Not to play devil’s advocate, but the entire point of insurance companies is that they gamble the premiums of people who will never make claims in order to cover the costs of people who do. It’s why auto insurers give good driver discounts.

There’s also an entire skilled profession of people called actuaries, who make it their business to calculate exact risks. So they will tell the insurance company, “In order to not lose money because X% of people will develop conditions that will cost you $Y per year in benefits, you need to have Z many people likely to have no claims signed up and paying premiums as well.”

Hence, enrollment periods. They are designed to greatly reduce the odds that people who are going to suck more out of the system than they pay in are able to sign up.

Side note: This does not explain at all why young, healthy people pay so goddamn much for health insurance. Given their numbers and their health, they should be paying practically nothing. That’s not what I’ve seen or experienced first hand.

The good news? I’ve seen some really lucky people come through our system, like the ones who are diagnosed with cancer a week before Annual Enrollment, or develop some chronic condition with expensive meds right after their birthday.
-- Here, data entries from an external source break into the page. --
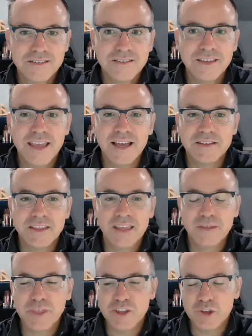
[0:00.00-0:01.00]
Yeah, yeah.
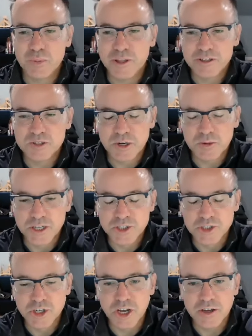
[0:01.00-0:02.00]
Thank you, Peter. It's been a
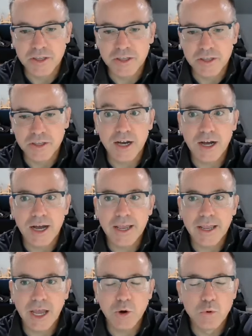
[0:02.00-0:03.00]
pleasure talking. Uh,
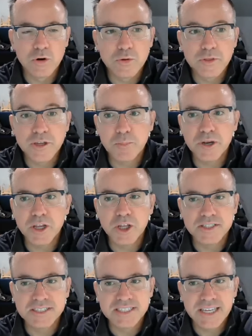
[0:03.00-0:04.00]
I, I work with a company
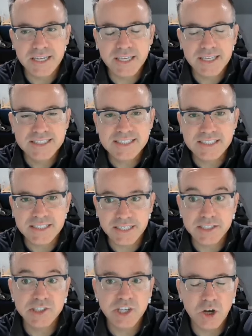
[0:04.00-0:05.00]
called Tech
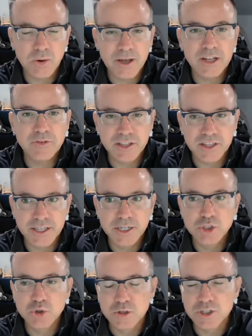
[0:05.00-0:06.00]
CXO out of Atlanta,
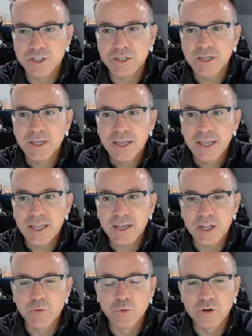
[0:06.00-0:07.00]
Georgia and,
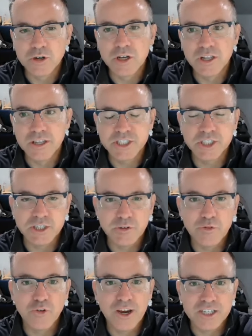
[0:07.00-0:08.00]
and we're a collection
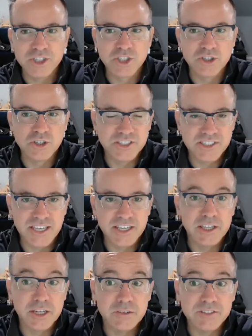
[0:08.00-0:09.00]
of fractional
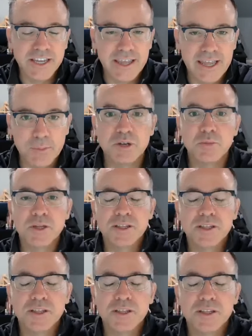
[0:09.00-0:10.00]
executives. I happen to be in
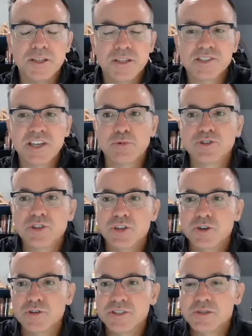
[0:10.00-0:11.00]
the cybersecurity
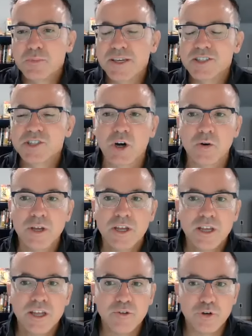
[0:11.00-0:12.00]
space. So
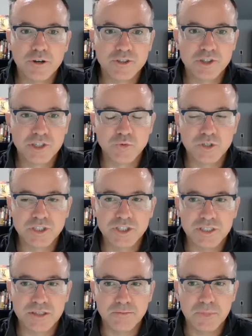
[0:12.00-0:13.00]
if you're interested in
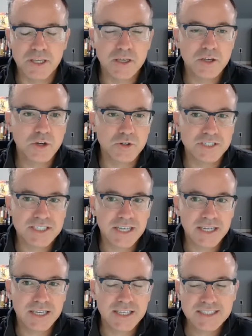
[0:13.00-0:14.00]
reaching me, go to
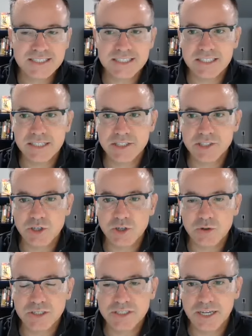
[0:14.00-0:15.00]

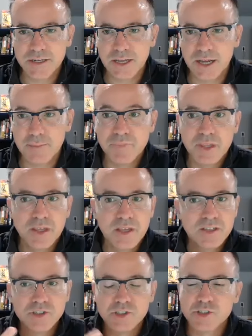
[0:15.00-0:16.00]
techcxo.com.
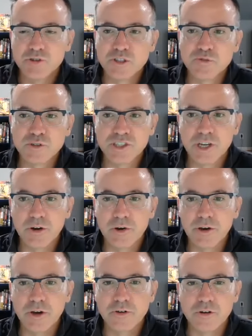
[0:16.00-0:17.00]
Just search for
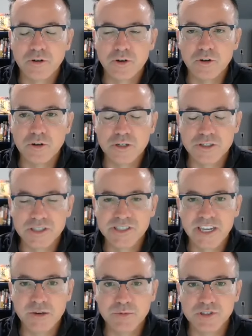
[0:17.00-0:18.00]
Terry or, or go look in the
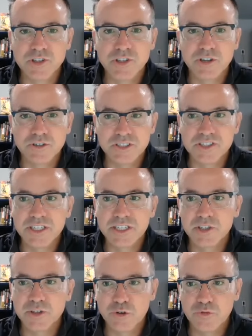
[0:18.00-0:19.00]
cybersecurity
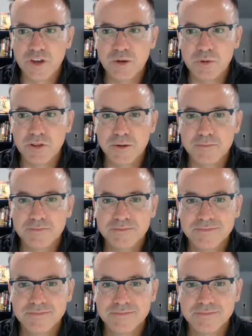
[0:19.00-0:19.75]
section. You'll find me there.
But those are rare, and probably factored into the system.

Here’s the deal, though. Single-payer eliminates all that shit for one simple reason. If every single citizen were signed up for healthcare, with most of that being covered by a combination of employer contributions and employee deductions, with children under 26 and non-working spouses also being covered, there would be no need to worry about Adverse Selection. Everybody is already covered. Boom. Done.

It’s called Economy of Scale. If everyone is covered, no one becomes a suck on the system. Everyone benefits. Ooh… scary Socialism. Although that’s exactly what Socialism is.

Hey — driven on an Interstate lately? Or, more to the point, have auto insurance in a state that requires it? That’s exactly why it’s fairly cheap, and you can change your coverage at any time. When everybody has it, everybody pays less.